Posted by: Dejan Petrovic
- Search and creation standardized information about genes, such as gene Ontology (http://www.geneontology.org/). The information used in the study human genome, disease and genetics in general.
- Search and obtaining information from millions of documents, which are used in research and discovery of new drugs
- Normalisation, integration and analysis of patient data with the aim of early detection, prediction and prevention of disease
- Query the ordinary, everyday language with the aim of search millions of documents related to medical and bio research, and for information on drugs, procedures and indications.
- Intelligence, text analysis, early warning from social networks,forums, comments, normalization entities through multilingual website
- Integration of public data through a semantic grouping of the government agency websites
- Integration of data related to criminal justice, normalization and merging of search results data through different court jurisdictions
- Merge the search results data through local governments and their autocategorization by topics
- Automatic notification of users on various topics and conditions, for example on tenders and public procurement.
- Isolation and analysis of concepts in order to improve indexing and search results are obtained by user relevance
- Auto-categorization and classification of the various topics and areas to facilitate easier to find the desired publication and the publisher better sales and new markets
- Auto suggesting book titles that may interest the customer, based on the creation of concepts in real time
- Query the ordinary, everyday language by the user
- Automatic checks of the fit into the designed standards and quality
- Semantic data search and Auto-categorization data is embedded in many of the tools of today's software industry
- Integration of code from various sources
- For large a software firm that link multiple projects simultaneously, have built a unique search solutions to different storage
- Ontological driven project management with a large number of development code.
- Public opinion polls in real time, using the news that can affect trading and stock performance
- Finding and normalization of data on transactions undertaken with a variety of systems that belong to the banks in the merged operations
- Semantic processing of data with the aim of integrating a number of different systems for complex banking events (eg wire transfer)
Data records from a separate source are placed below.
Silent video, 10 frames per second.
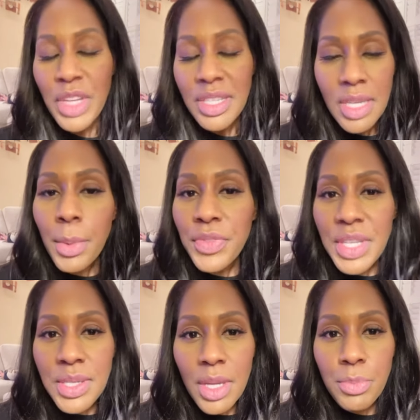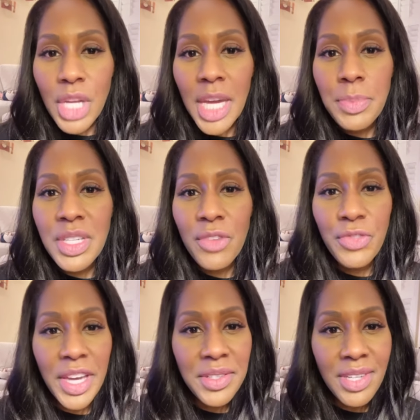Some of these subtypes
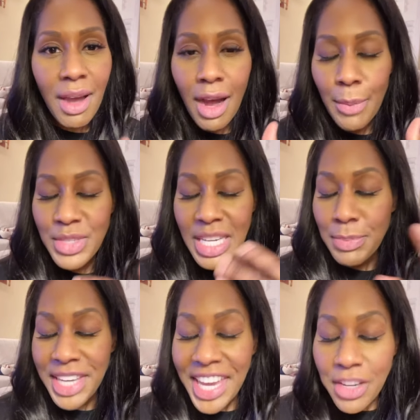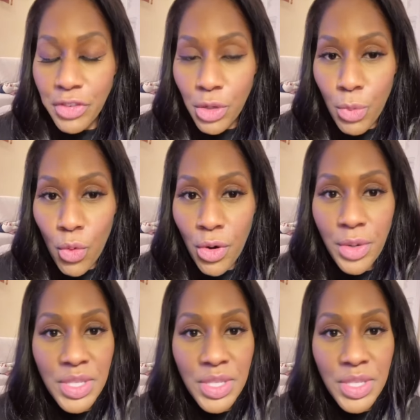affect, say, behavior more.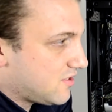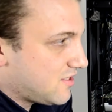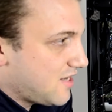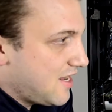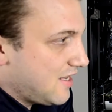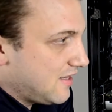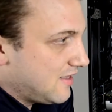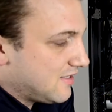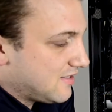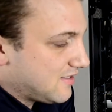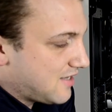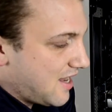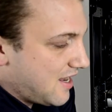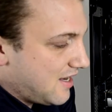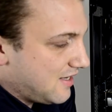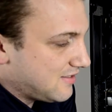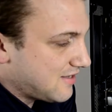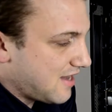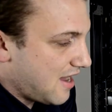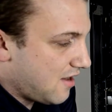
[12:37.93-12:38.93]
take this
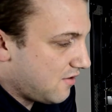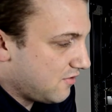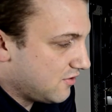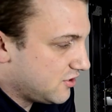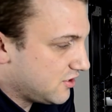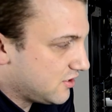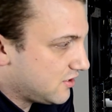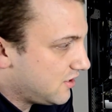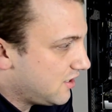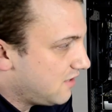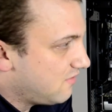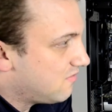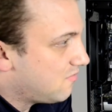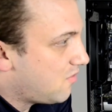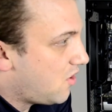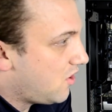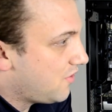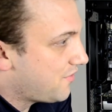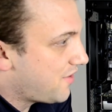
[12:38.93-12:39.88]
case out and just leave them allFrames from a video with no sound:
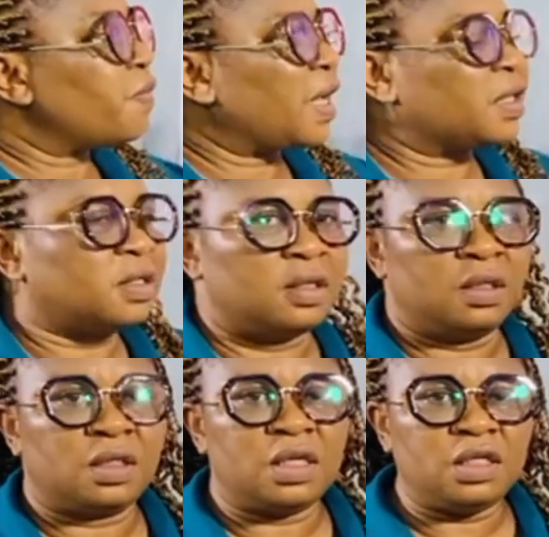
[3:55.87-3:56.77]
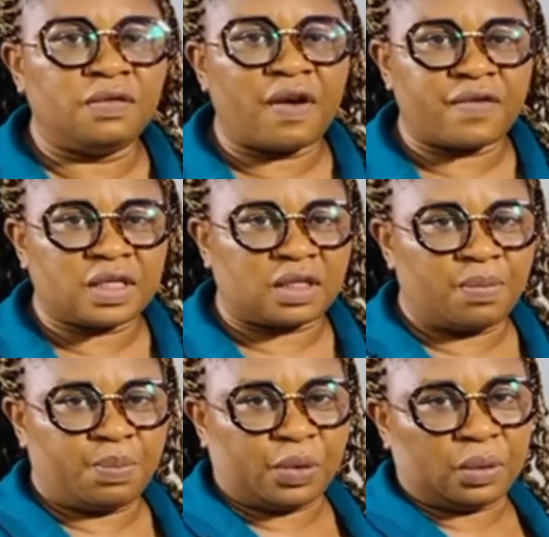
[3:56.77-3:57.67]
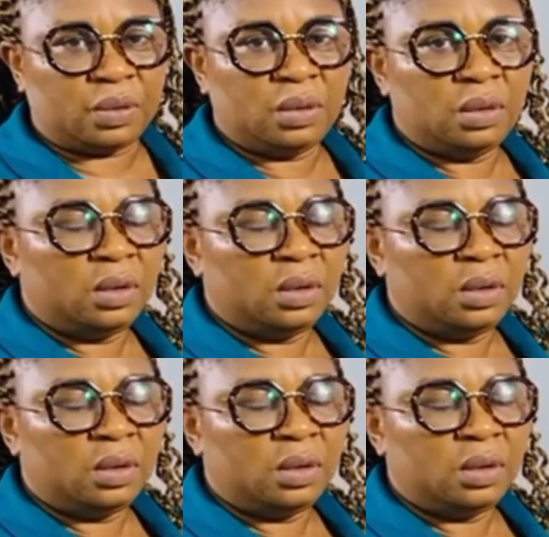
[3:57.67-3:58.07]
fractions, it's very simple.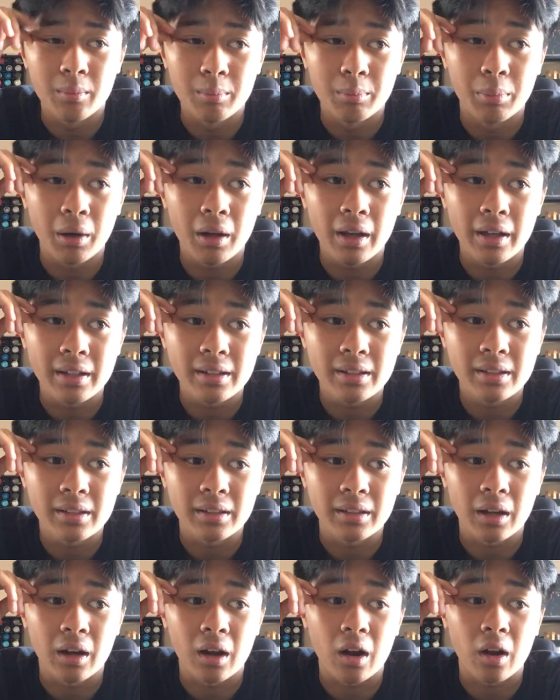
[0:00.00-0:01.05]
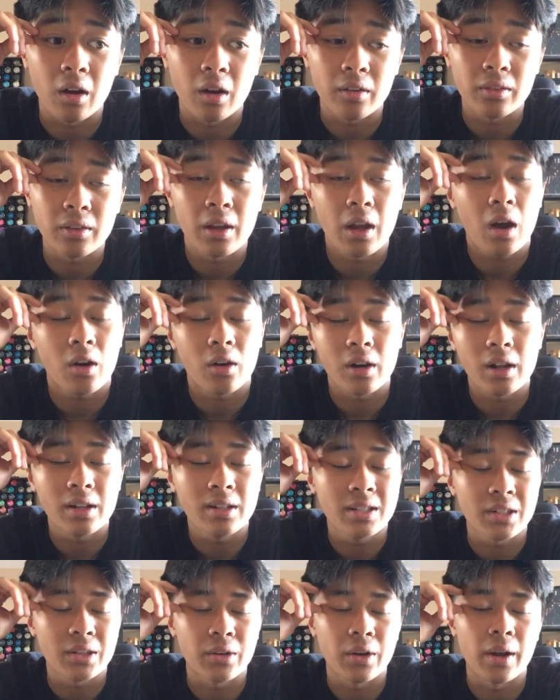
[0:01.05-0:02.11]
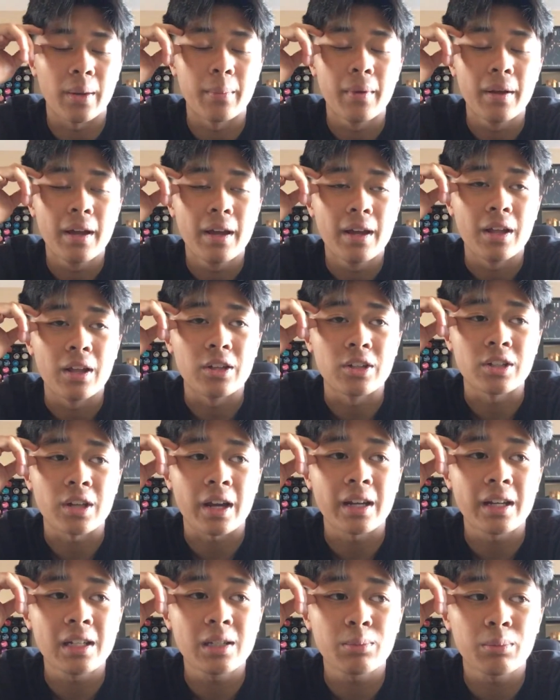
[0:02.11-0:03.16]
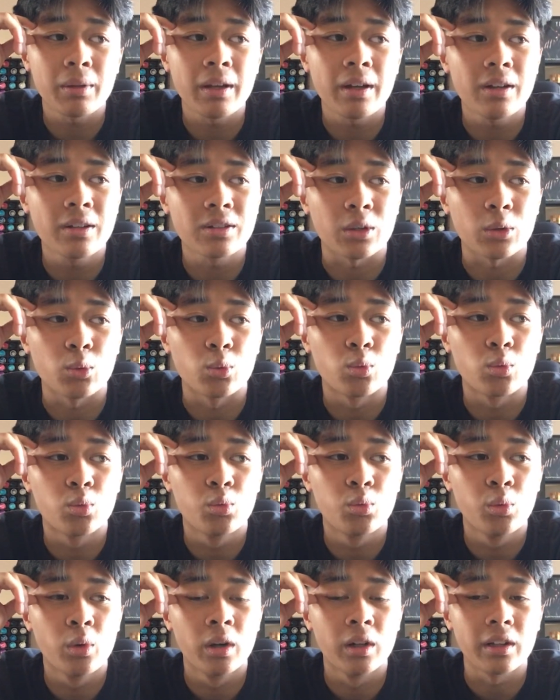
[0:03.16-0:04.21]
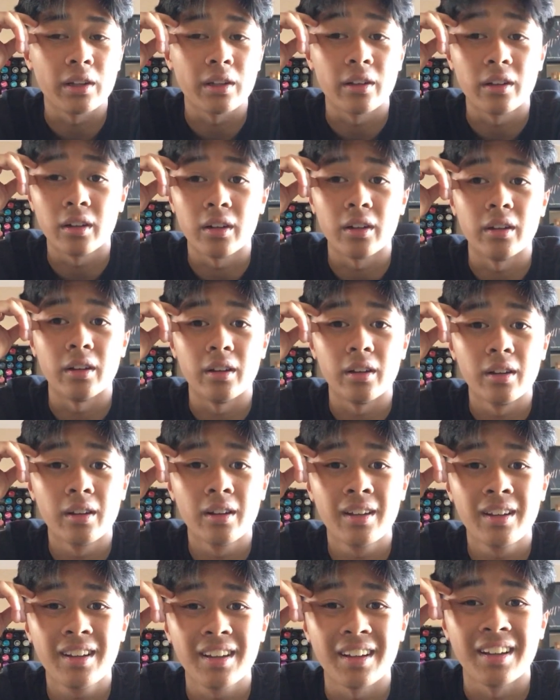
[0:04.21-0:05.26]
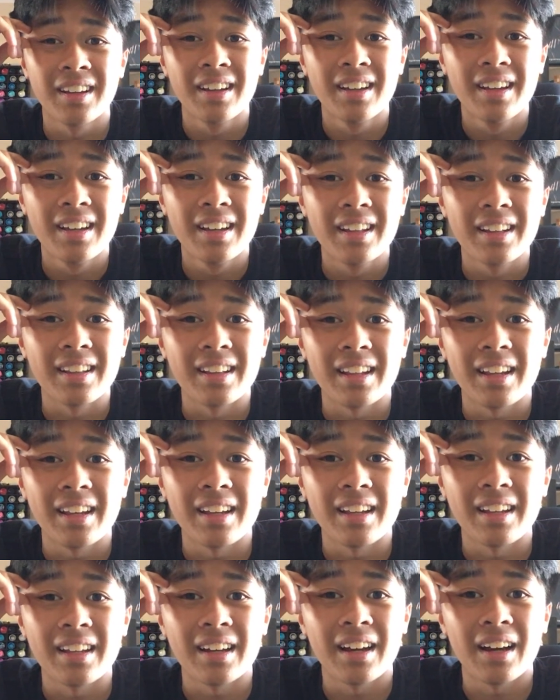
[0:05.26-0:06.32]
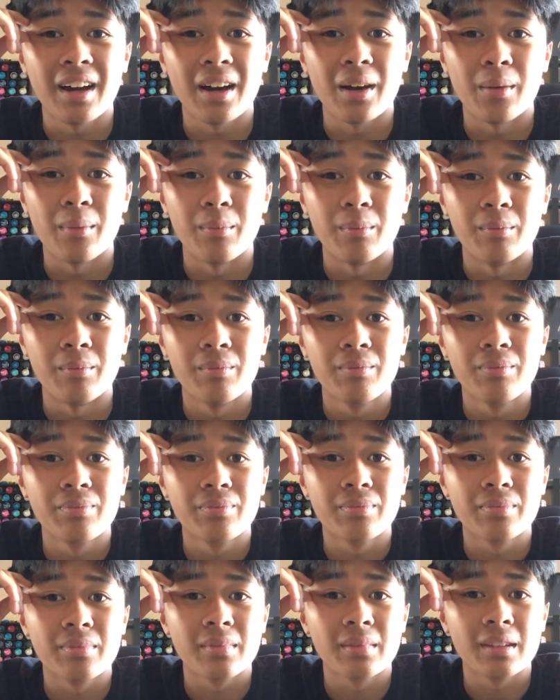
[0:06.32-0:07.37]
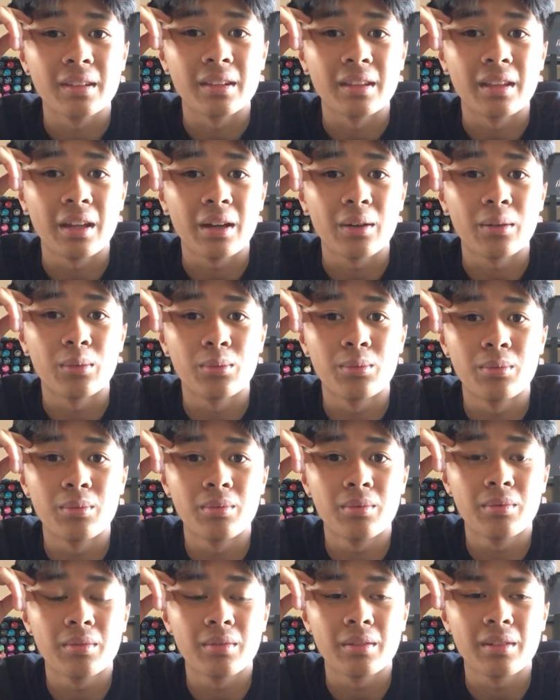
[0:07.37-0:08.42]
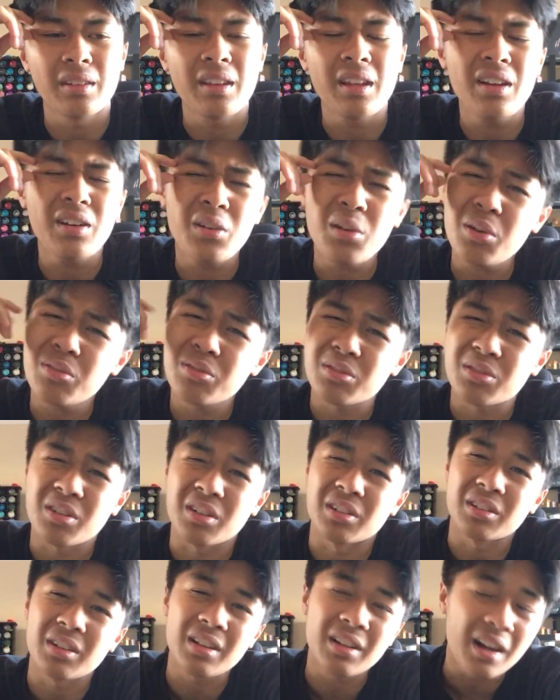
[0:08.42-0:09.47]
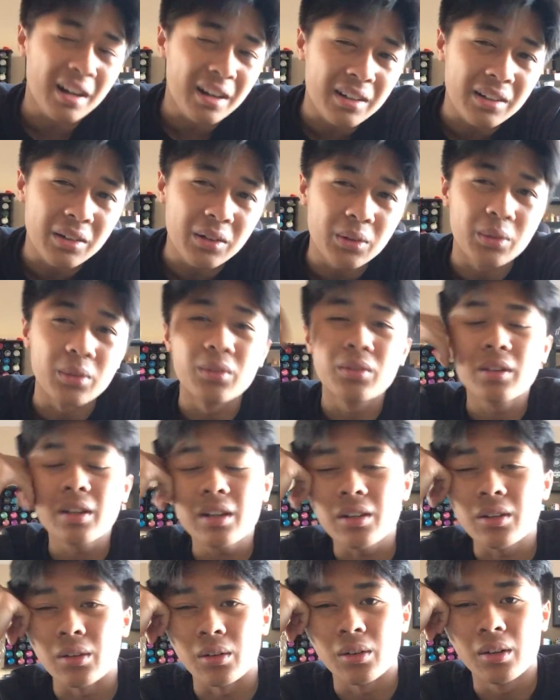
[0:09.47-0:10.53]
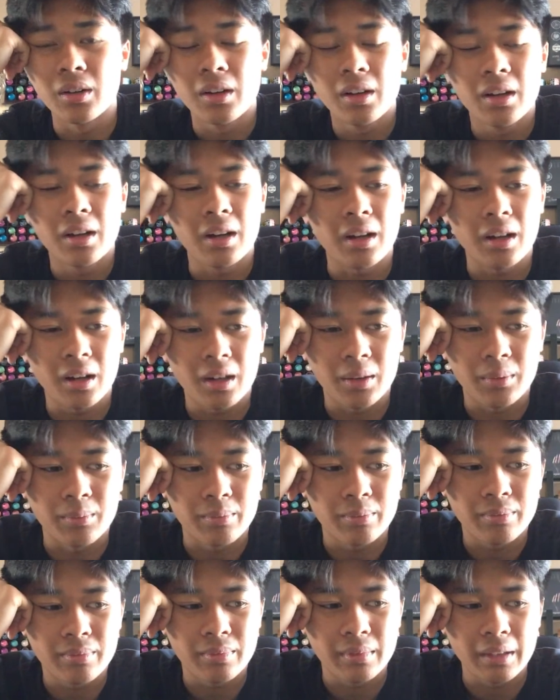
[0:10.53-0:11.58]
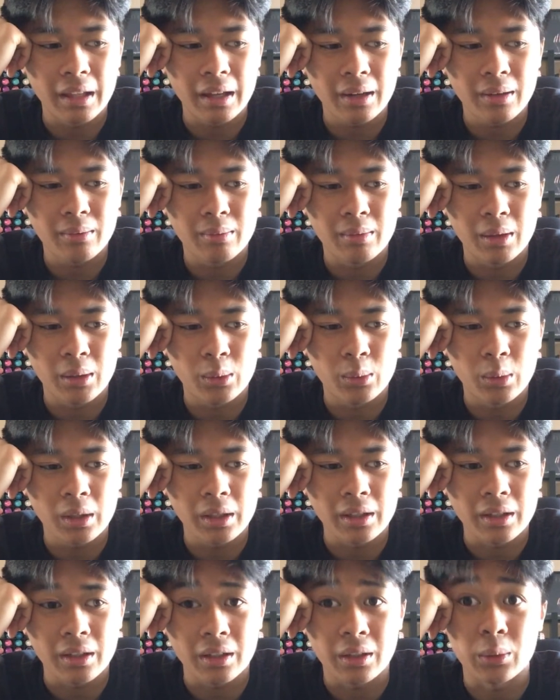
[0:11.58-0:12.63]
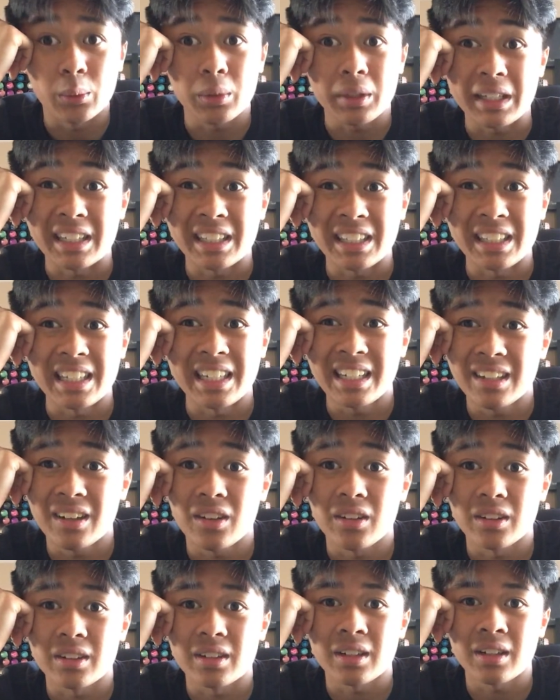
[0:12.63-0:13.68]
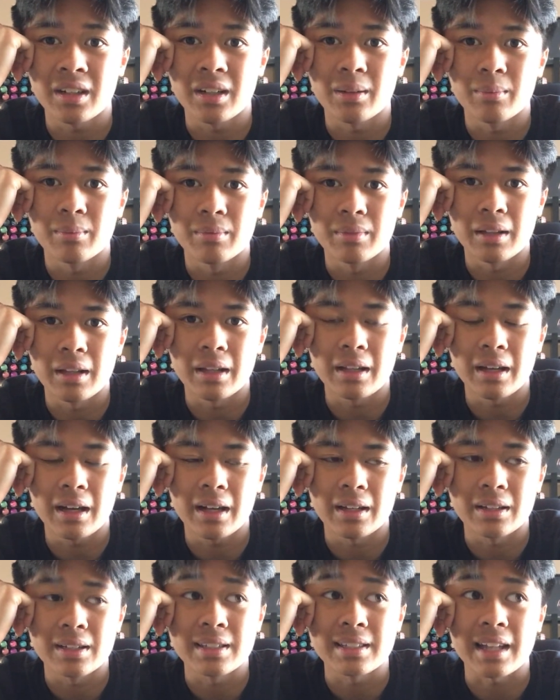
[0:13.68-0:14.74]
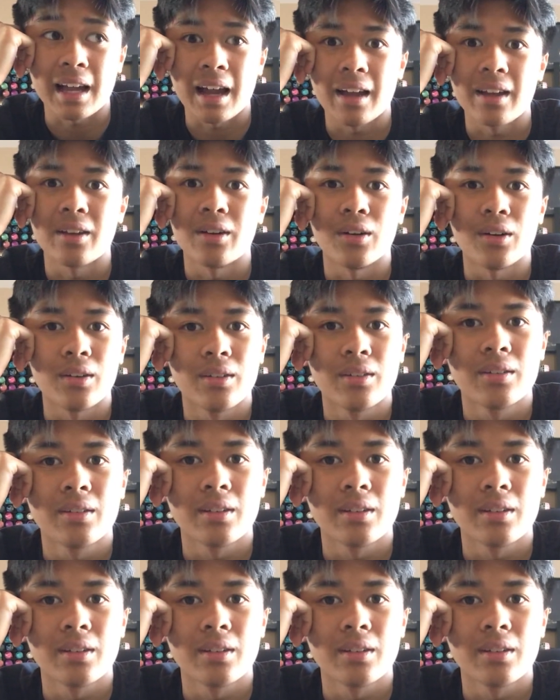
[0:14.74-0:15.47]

But they are on Instagram. Chinese players are really good. they they're they do obstruct. They kind of do. They do. They're really good. They're really clean all the time. They got style.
- Language analysis, eliminating irrelevant and categorization of relevant content and materials for the preparation of cases
- Separation of the entities and conceptual analysis aimed at normalization of subject indexing of documents, memos and e-mail
- Mergers and normalization of legal and other documents in order to prepare case
- Data mining and auto-categorizing catalogs of multiple parts, equipment, and materials manufacturers
- Automatic topical tagging and annotation of documentation for complex, large-scale manufacturing
- Ontology of aircraft geometric and structural components to maintain impact awareness of changes
- Entity extraction and normalization to integrate geographical physical information with mobile search
- Natural language processing support for customer self-service on mobile devices
- Mining and normalizing basin data results from disparate sources to federate results for analysis
- News feed monitoring to discover trends and new entities for competitive intelligence
- Federating content across global operations for strategic business analysis and improvement
- Concept discovery and topical categorization of large domains for scholarly research support
- Federation of public content search results with academic resources
- Ontology use for unifying educational resources across collaborating campuses or institution
- Improving search and navigation and knowledge base of various materials, as well as increased sales arrangements that may be related.